The biotech boost

Berlin, 4.1.2020 – The European Biotechnology Network is giving a leg up for biotech companies that want to help themselves by launching three very different projects aimed at pushing the bioeconomy forward.

Despite the threat of a looming climate catastrophe, low oil prices and giant industrial conglomerates addicted to fossil resources continue to stifle industrial biotechnology products and innovation. To support companies, the European Biotechnology Network has launched three new projects that are aimed at addressing gaps in the industry and, above all, sharpening the focus on the economic role biotechnology plays: a biotech label for B2C products, a pan-European online job market for biotechnology and life sciences, and a biotechnological climate protection project with CO2 compensation opportunities.

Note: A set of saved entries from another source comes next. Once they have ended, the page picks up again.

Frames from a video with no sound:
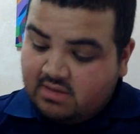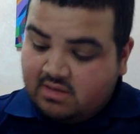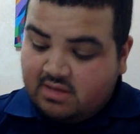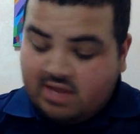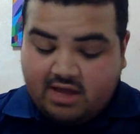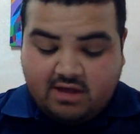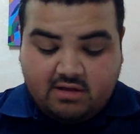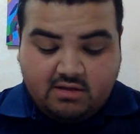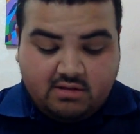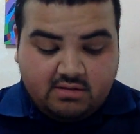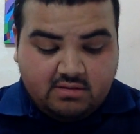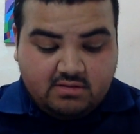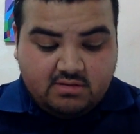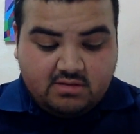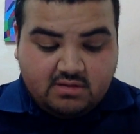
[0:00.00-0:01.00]
Now,
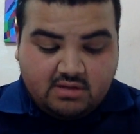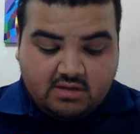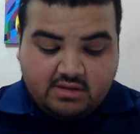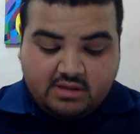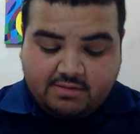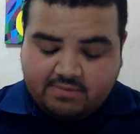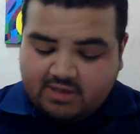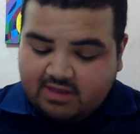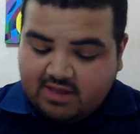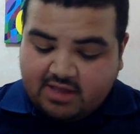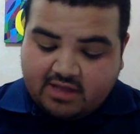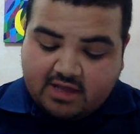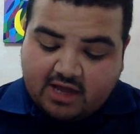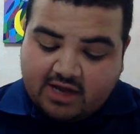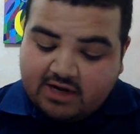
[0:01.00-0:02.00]
something
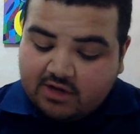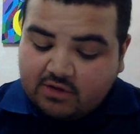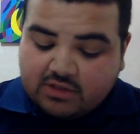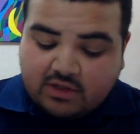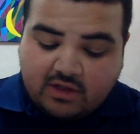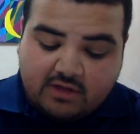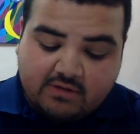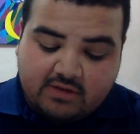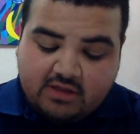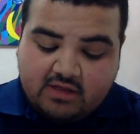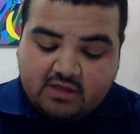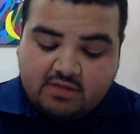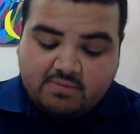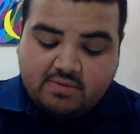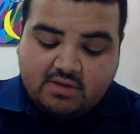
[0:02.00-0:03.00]
that kind of goes along with
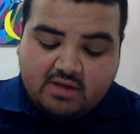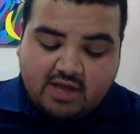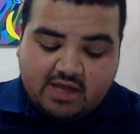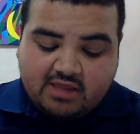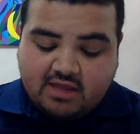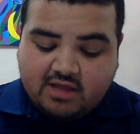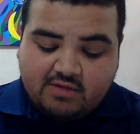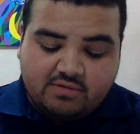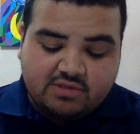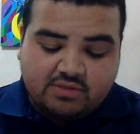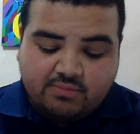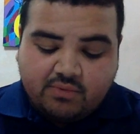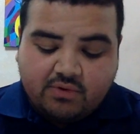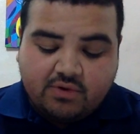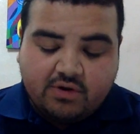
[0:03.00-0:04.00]
this, but I thought was
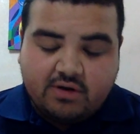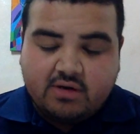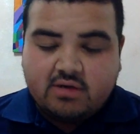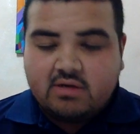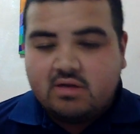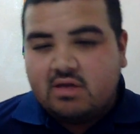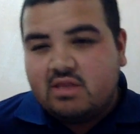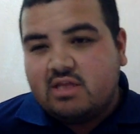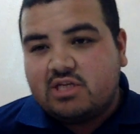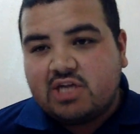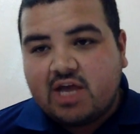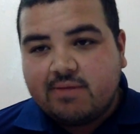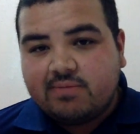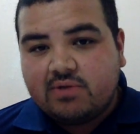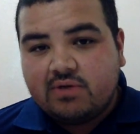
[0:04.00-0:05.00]
important in the
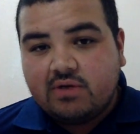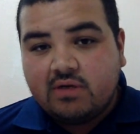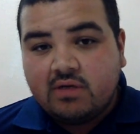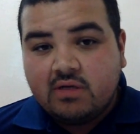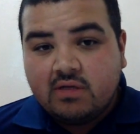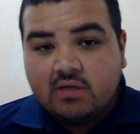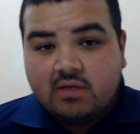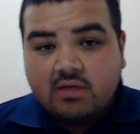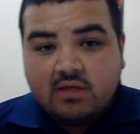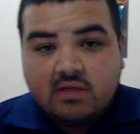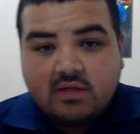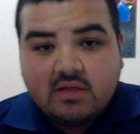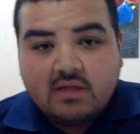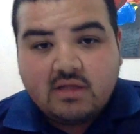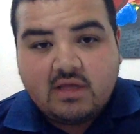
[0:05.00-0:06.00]
chapter,
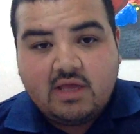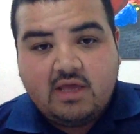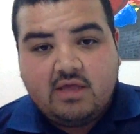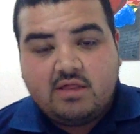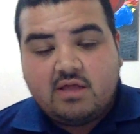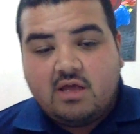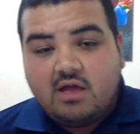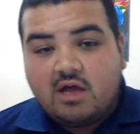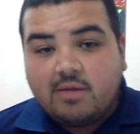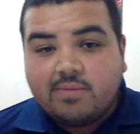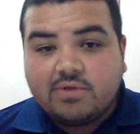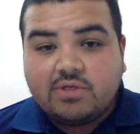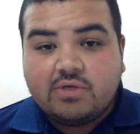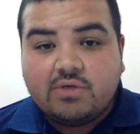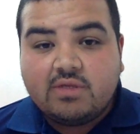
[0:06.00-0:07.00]
is
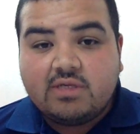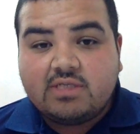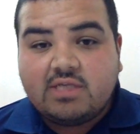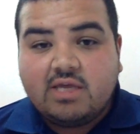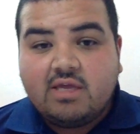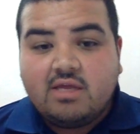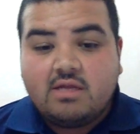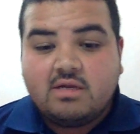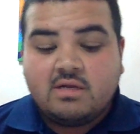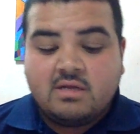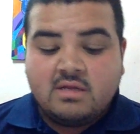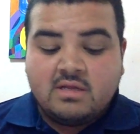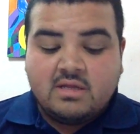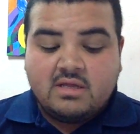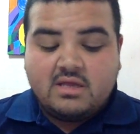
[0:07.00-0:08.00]
opportunity set.
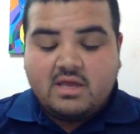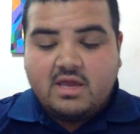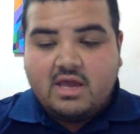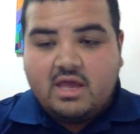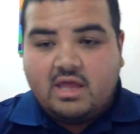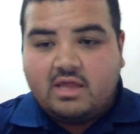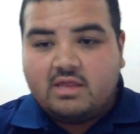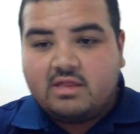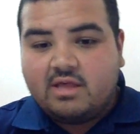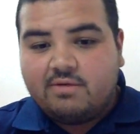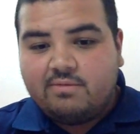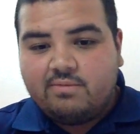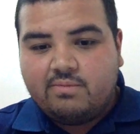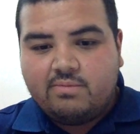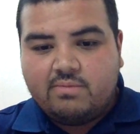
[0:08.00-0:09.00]
As
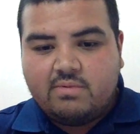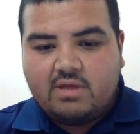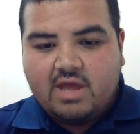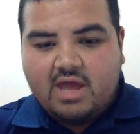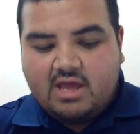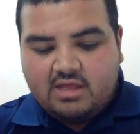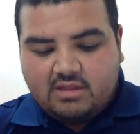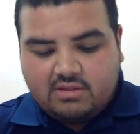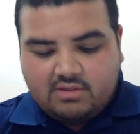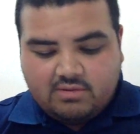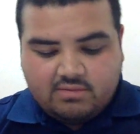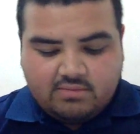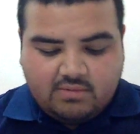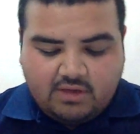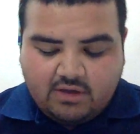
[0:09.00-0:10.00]

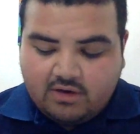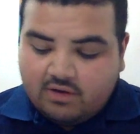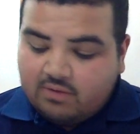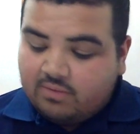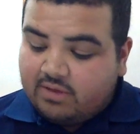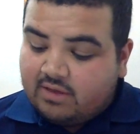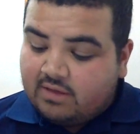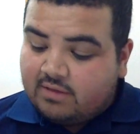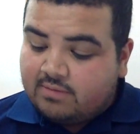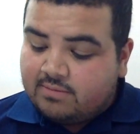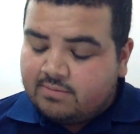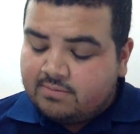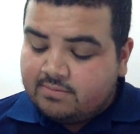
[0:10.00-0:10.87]
we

“The urgent need to reinvent the global economy calls for completely new, sustainable, technological solutions. It’s unacceptable that biotechnology, which is closely tied to natural cycles, has completely lost sight of that,” says Andreas Mietzsch, the Network’s acting Managing Director, who is an old hand in the scene and also the publisher of European Biotechnology Magazine.

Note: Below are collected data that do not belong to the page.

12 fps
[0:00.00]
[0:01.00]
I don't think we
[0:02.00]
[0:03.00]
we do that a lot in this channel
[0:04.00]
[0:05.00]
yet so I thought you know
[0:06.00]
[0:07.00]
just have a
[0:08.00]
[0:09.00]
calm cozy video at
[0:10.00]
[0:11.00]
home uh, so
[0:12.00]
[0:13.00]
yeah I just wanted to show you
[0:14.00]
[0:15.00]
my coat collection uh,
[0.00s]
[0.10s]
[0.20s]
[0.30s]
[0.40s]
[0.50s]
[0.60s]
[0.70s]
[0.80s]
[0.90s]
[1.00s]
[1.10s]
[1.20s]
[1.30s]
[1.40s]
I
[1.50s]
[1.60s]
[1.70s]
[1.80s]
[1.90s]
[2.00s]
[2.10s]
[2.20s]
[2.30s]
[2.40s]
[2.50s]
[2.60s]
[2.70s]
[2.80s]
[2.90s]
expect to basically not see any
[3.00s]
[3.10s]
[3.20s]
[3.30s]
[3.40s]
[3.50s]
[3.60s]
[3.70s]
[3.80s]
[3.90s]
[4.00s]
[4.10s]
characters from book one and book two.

“Biotechnology” remains a term with associations that are less than positive for the European public. To change that, the network has developed a biotech label that manufacturers can proudly print or stick on their products. The subtitles “Nature based” and “Bioscience for life” are intended to signal to consumers at a glance what “biotech” means. In addition, there is an individual subline that informs potential buyers about the particular benefits or advantages of this product compared to conventional competing products that may also be on the shelf. To be allowed to use the label, manufacturers will have to meet stringent conditions.

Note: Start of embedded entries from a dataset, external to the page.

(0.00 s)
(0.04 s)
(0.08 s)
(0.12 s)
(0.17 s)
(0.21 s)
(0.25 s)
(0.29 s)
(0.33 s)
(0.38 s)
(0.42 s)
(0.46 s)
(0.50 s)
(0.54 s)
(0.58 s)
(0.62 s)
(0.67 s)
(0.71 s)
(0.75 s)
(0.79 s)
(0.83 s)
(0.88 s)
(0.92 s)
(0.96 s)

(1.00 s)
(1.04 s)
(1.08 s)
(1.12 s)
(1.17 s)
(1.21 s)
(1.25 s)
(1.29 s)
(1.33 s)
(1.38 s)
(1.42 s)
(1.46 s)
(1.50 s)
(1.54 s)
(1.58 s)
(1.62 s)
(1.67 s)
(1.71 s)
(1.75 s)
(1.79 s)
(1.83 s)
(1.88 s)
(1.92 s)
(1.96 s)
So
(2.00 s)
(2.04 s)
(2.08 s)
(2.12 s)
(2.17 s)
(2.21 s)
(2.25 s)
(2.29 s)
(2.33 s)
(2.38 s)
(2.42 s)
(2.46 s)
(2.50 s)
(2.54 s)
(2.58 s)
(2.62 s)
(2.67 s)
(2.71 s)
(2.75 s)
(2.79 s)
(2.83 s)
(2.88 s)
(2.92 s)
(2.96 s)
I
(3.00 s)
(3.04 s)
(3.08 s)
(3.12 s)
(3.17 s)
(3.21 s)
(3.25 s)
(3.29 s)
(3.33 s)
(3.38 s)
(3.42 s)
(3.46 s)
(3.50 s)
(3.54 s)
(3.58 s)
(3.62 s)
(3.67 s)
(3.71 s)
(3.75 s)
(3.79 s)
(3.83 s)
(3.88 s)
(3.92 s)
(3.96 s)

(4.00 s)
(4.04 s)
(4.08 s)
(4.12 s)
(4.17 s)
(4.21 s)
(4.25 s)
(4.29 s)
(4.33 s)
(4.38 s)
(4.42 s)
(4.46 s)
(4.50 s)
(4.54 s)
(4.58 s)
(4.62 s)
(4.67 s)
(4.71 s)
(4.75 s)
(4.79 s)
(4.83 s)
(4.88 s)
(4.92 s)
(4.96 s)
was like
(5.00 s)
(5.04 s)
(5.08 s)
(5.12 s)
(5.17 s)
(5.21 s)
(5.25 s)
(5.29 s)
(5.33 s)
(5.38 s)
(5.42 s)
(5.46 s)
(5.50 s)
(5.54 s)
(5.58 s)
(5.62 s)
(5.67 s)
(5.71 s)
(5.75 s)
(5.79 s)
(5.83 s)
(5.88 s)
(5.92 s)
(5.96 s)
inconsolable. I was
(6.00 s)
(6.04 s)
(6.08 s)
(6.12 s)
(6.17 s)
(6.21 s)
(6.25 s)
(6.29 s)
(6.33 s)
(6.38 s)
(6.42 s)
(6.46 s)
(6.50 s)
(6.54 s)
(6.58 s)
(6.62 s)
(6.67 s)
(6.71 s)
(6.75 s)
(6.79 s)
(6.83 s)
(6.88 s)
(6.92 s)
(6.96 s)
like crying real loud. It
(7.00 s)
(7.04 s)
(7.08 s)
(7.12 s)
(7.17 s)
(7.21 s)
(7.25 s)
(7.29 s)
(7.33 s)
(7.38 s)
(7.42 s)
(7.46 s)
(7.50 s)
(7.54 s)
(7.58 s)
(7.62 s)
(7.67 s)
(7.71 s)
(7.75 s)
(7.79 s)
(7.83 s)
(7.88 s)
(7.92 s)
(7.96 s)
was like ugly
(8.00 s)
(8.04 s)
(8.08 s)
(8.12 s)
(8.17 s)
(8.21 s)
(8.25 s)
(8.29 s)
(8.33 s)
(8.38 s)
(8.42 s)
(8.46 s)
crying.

More about the Biotech Label

The new job market eurobiotechjobs.net is based on a pan-European idea. Over 500 million people live in the EU, making it the second largest economic area on the planet. While full employment can be found in some core countries, unemployment in others remains far too high, especially among young people, even if they are highly qualified. Meanwhile, in full-employment countries, a lack of well-trained employees can pose one of the biggest obstacles to growth. The initiators are aware that the job market’s success will depend also on its critical mass. The Network is therefore cooperating with other job portals to bundle as many ads as possible from Europe on the new platform.

To the job market

The new Biospheria Project of the European Biotechnology Network was inspired not least by the airline Lufthansa, which this year launched its own CO2 compensation scheme (Compensaid) for passengers. It allows environmentally
conscious customers to pay a surcharge that finances the use of Sustainable Aviation Fuel (SAF). This was the final impetus for the Biospheria idea – a CO2 compensation programme that puts donated money into the development of sustainable and CO2-saving biotechnologies such as algae carbon capture.

More about Biospheria

With its three new projects, the European Biotechnology Network wants to help put biotech back in the spotlight as a solution to the major environmental problems of our time. And as a non-profit organisation, it may find it easier to accomplish that goal than commercial providers. It remains to be seen whether and to what extent the biotech industry will take up the offers.